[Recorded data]
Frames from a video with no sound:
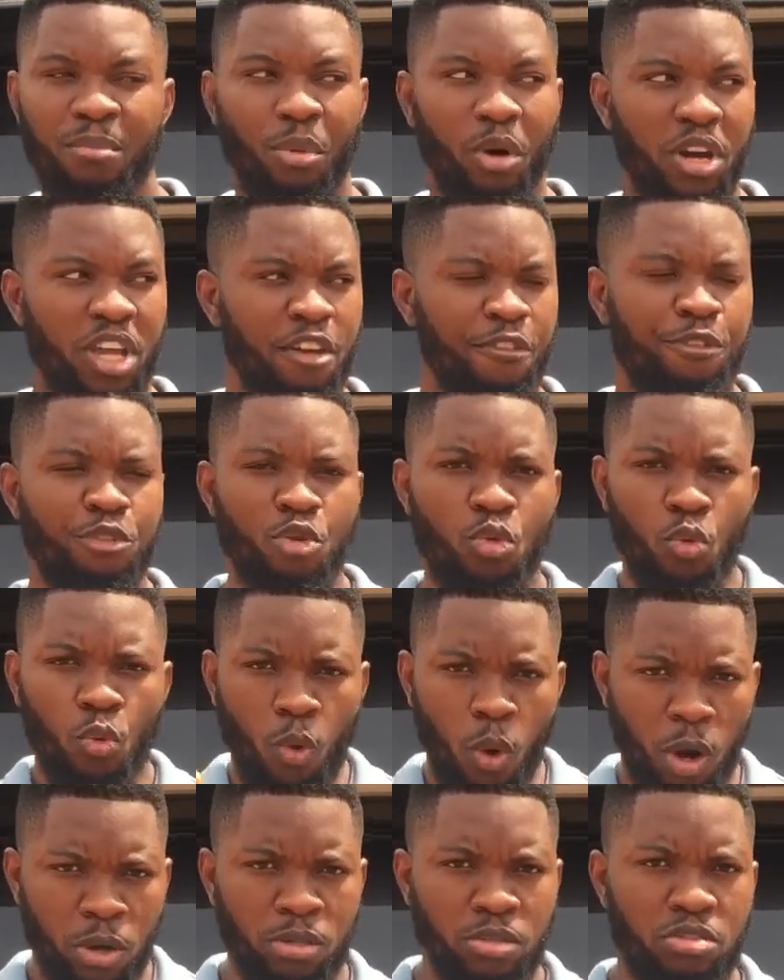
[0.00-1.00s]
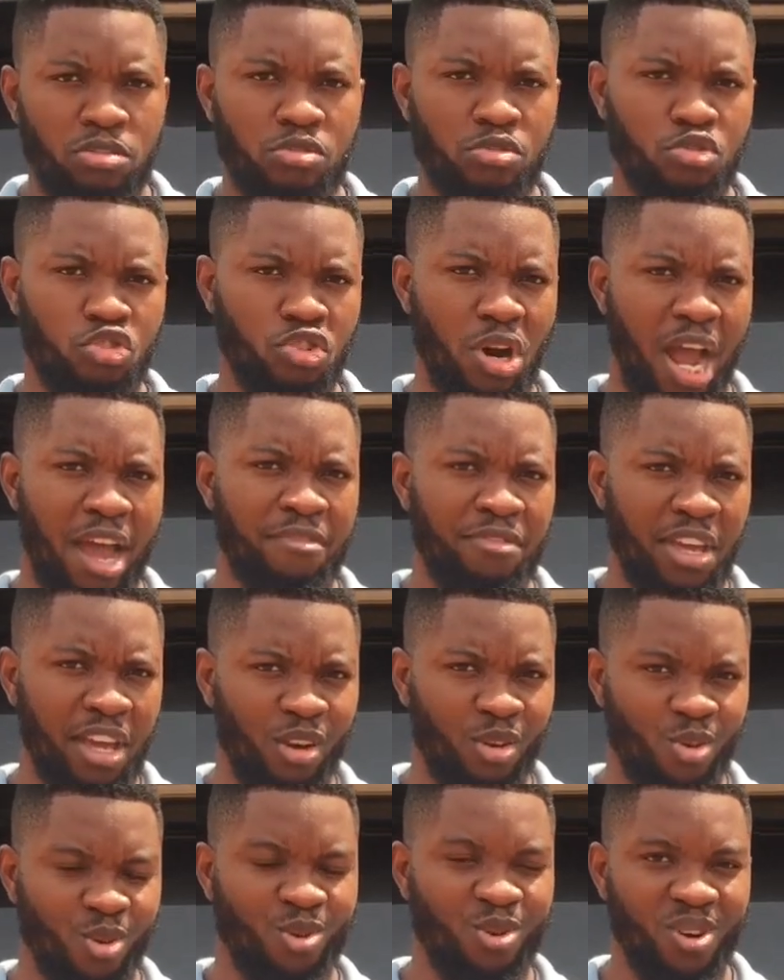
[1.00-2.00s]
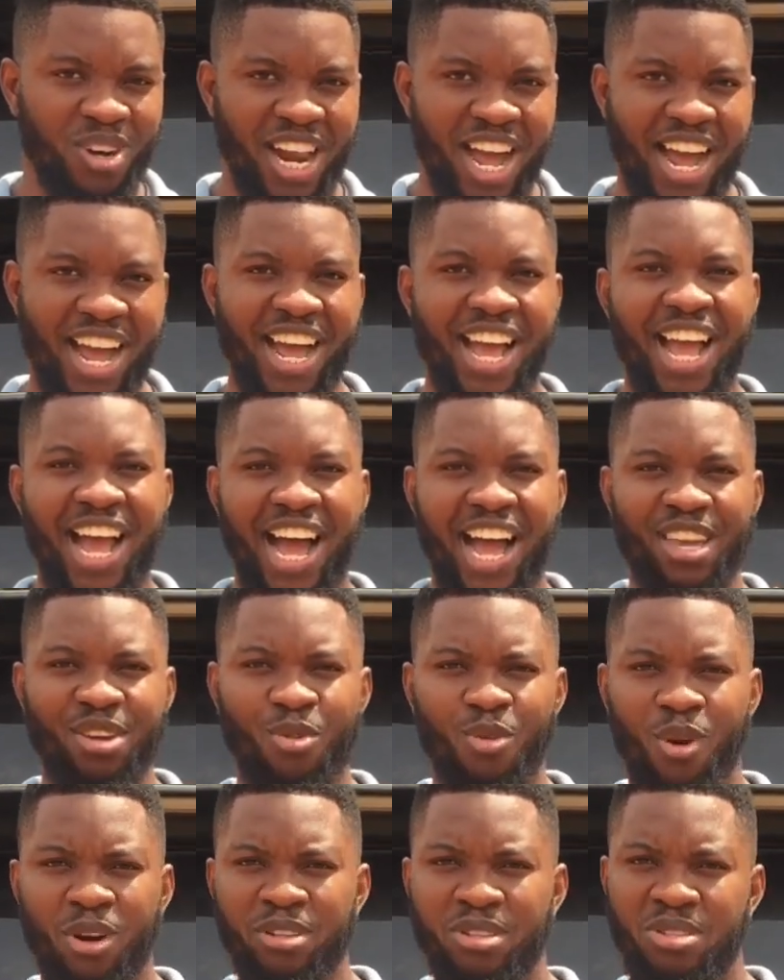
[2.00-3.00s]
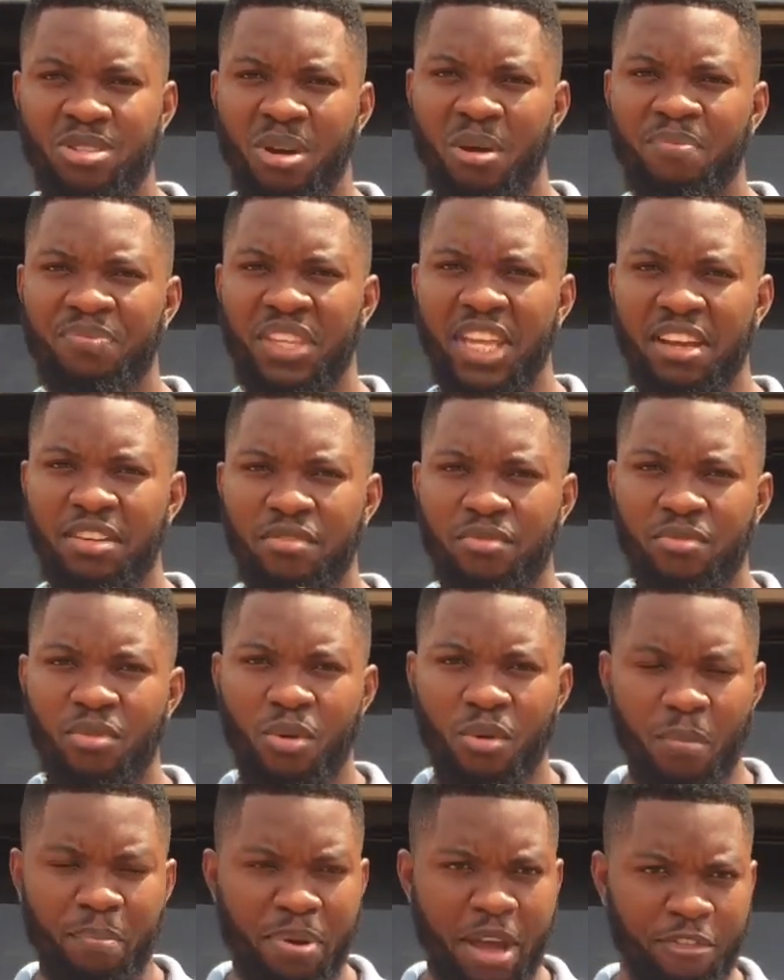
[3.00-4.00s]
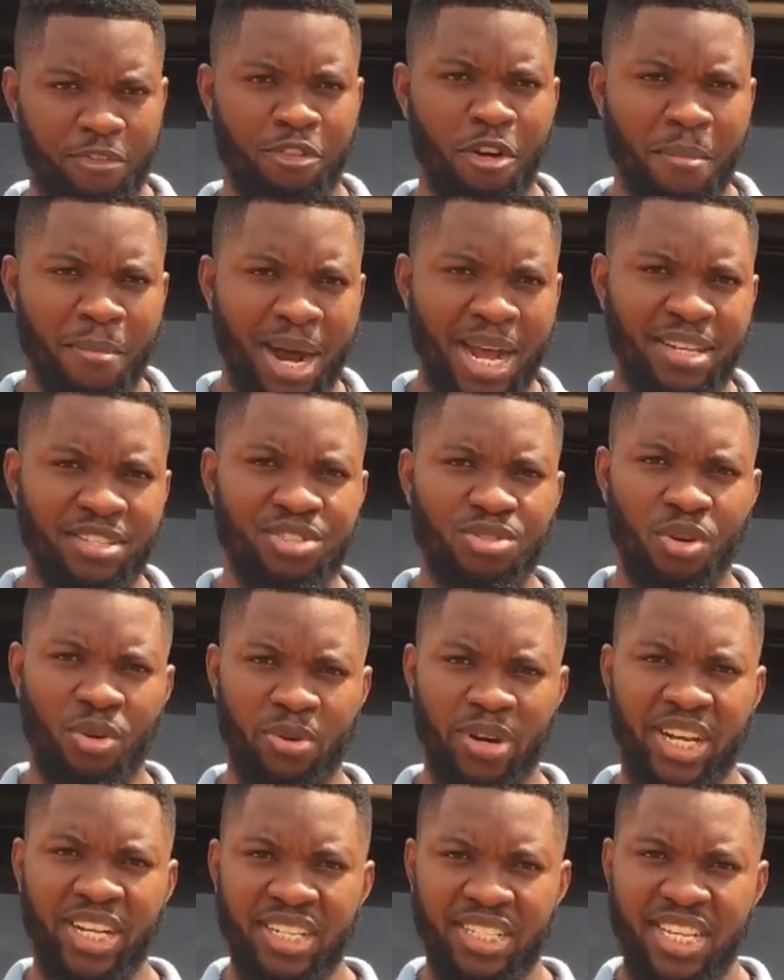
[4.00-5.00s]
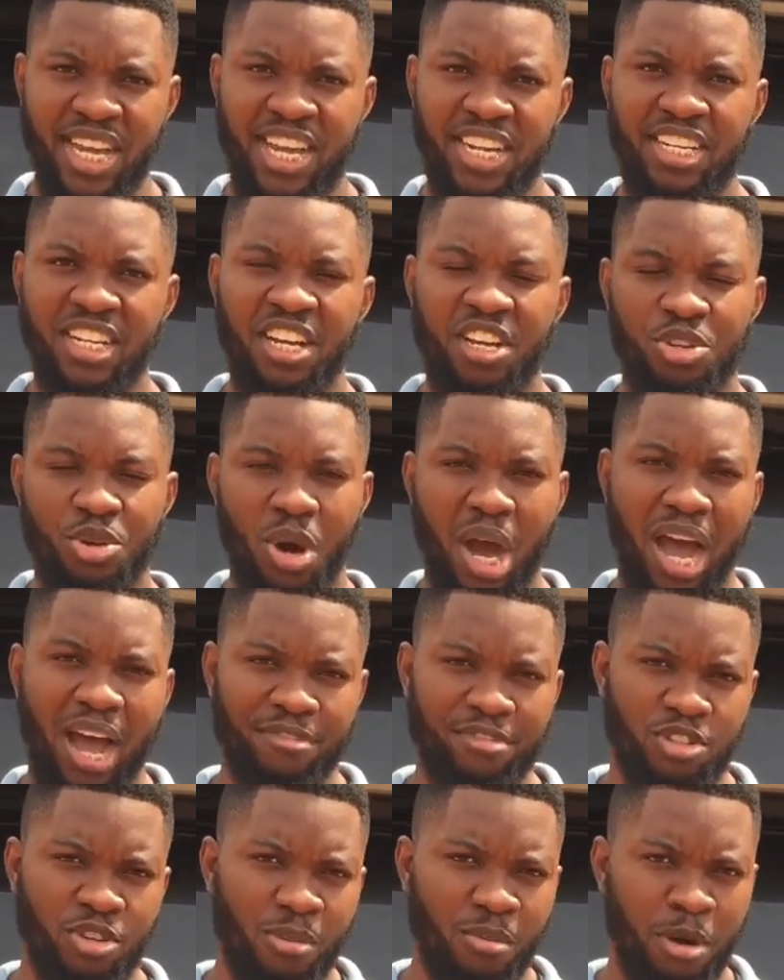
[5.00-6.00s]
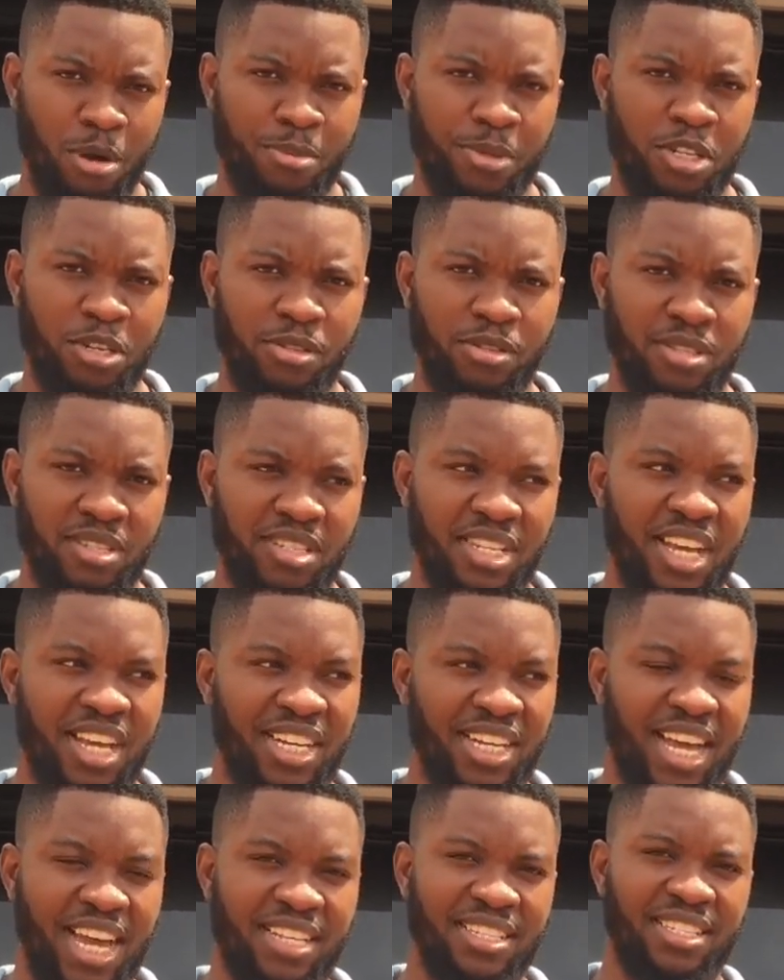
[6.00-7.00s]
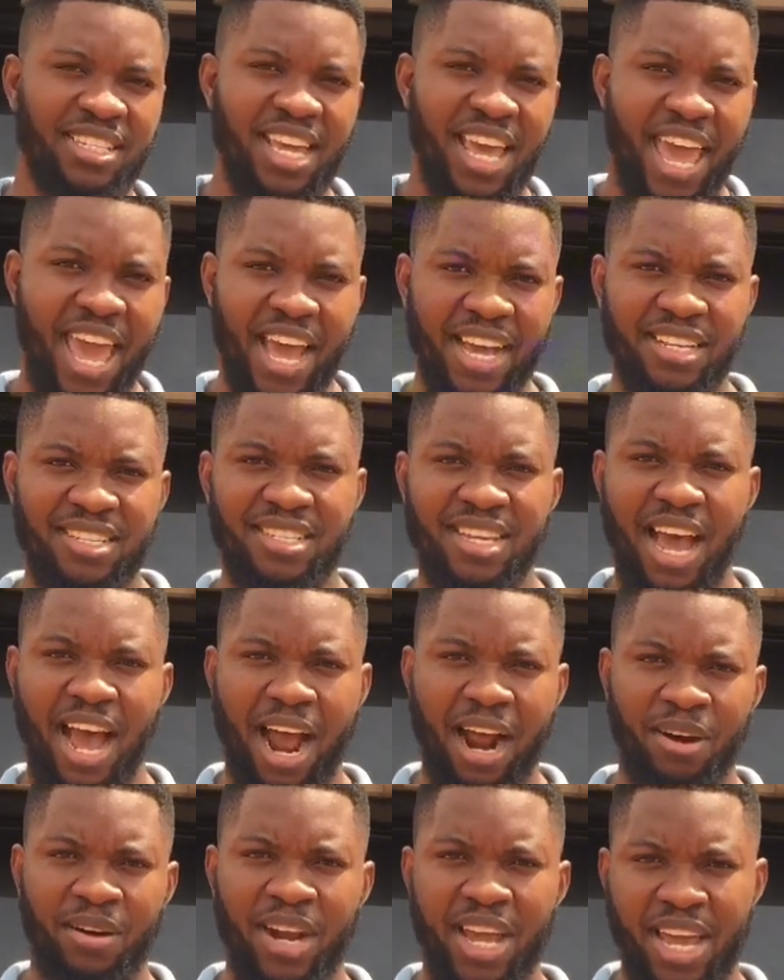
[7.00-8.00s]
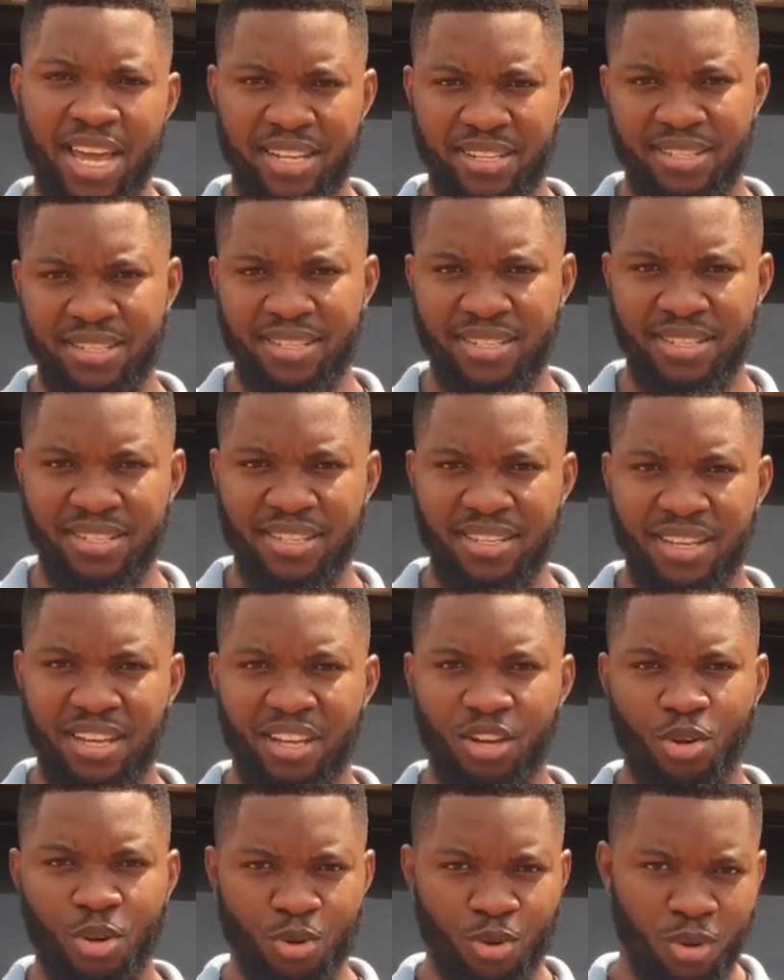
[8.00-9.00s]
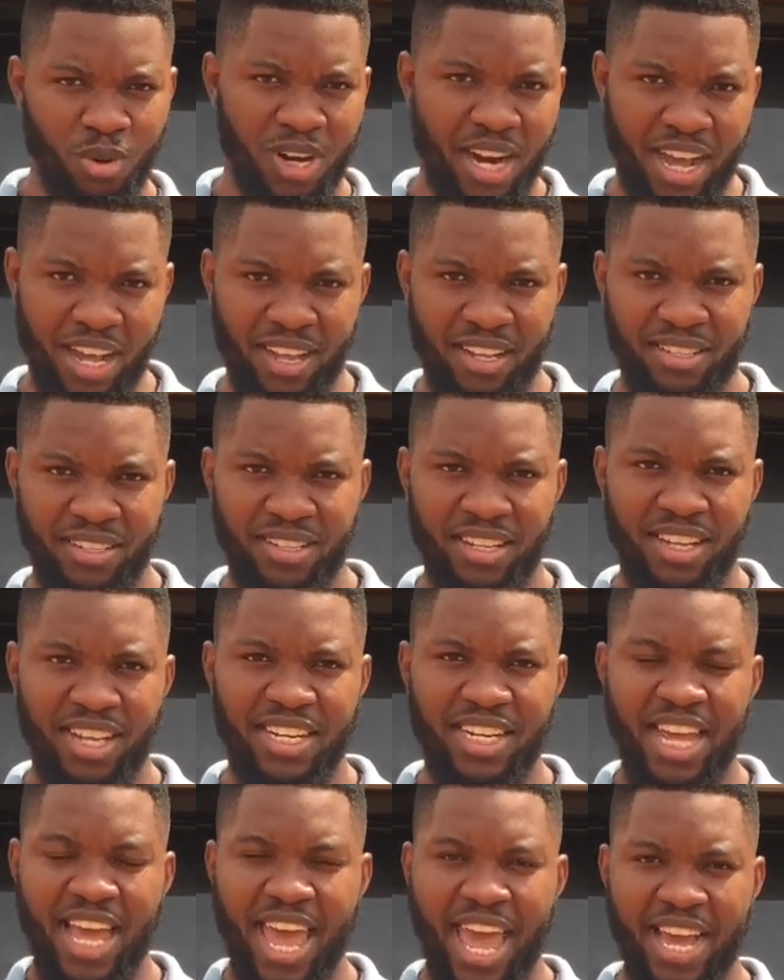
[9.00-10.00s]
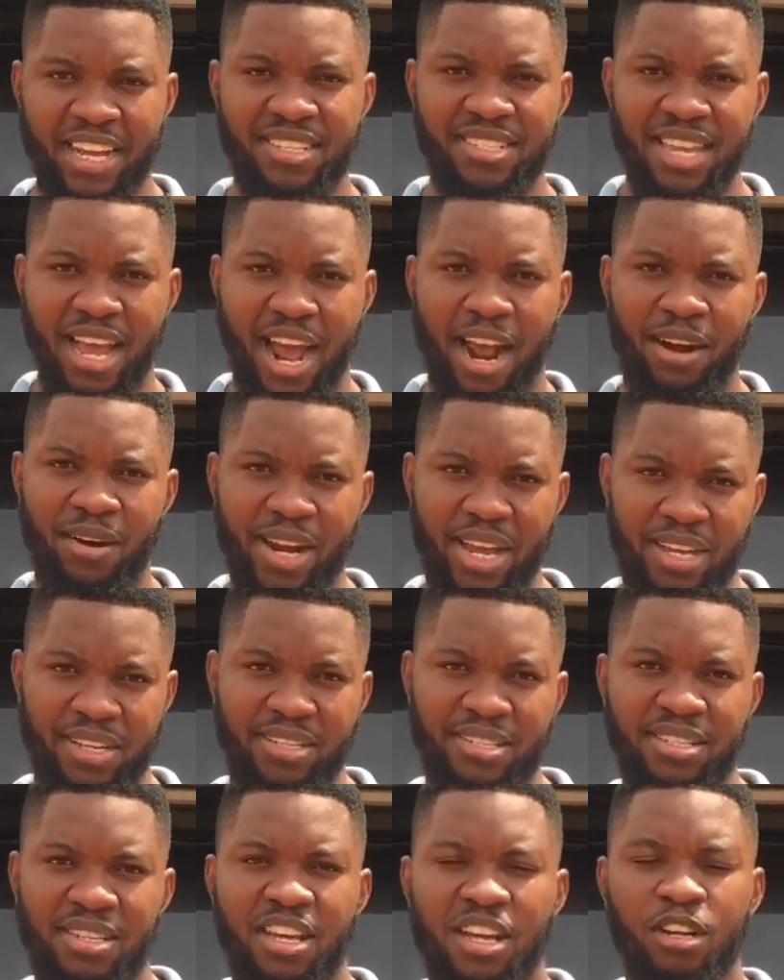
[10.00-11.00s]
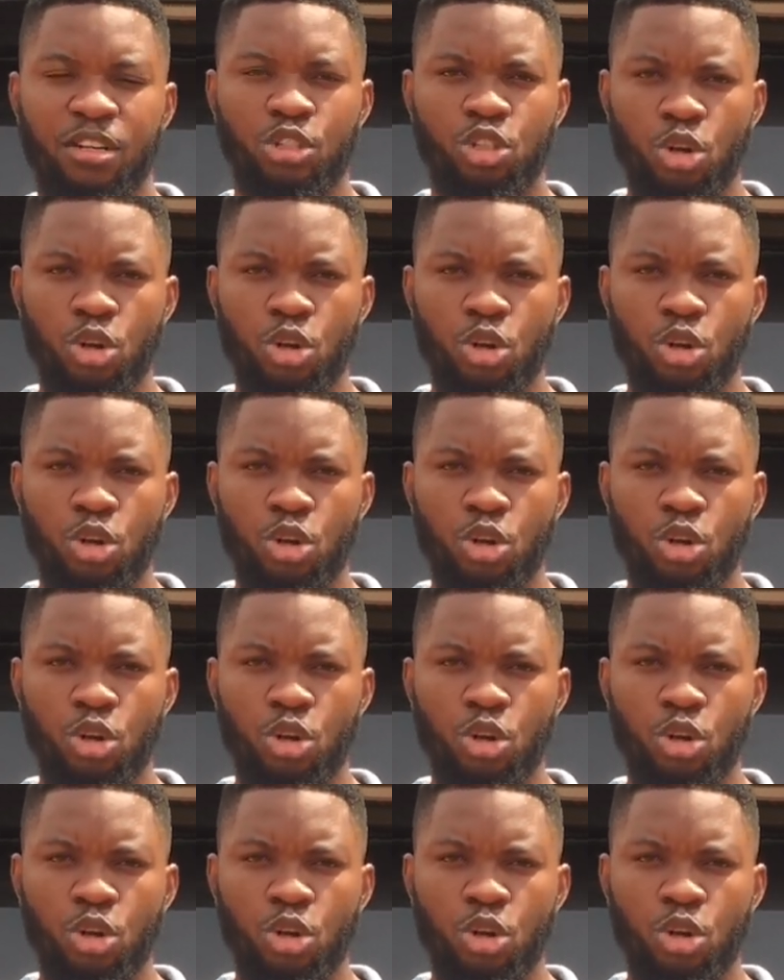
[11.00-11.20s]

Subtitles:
But if you want to drive a Corolla and you want something performance oriented, you have some options. There's the XRS Corolla, the XRS.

_ABOUT THIS TASK:_
Keeping every word as it is, write out all the data and omit the pictures.

_SOLUTION BELOW:_
Frames from a video with no sound:
[0.00-1.00s]
[1.00-2.00s]
[2.00-3.00s]
[3.00-4.00s]
[4.00-5.00s]
[5.00-6.00s]
[6.00-7.00s]
[7.00-8.00s]
[8.00-9.00s]
[9.00-10.00s]
[10.00-11.00s]
[11.00-11.20s]

Subtitles:
But if you want to drive a Corolla and you want something performance oriented, you have some options. There's the XRS Corolla, the XRS.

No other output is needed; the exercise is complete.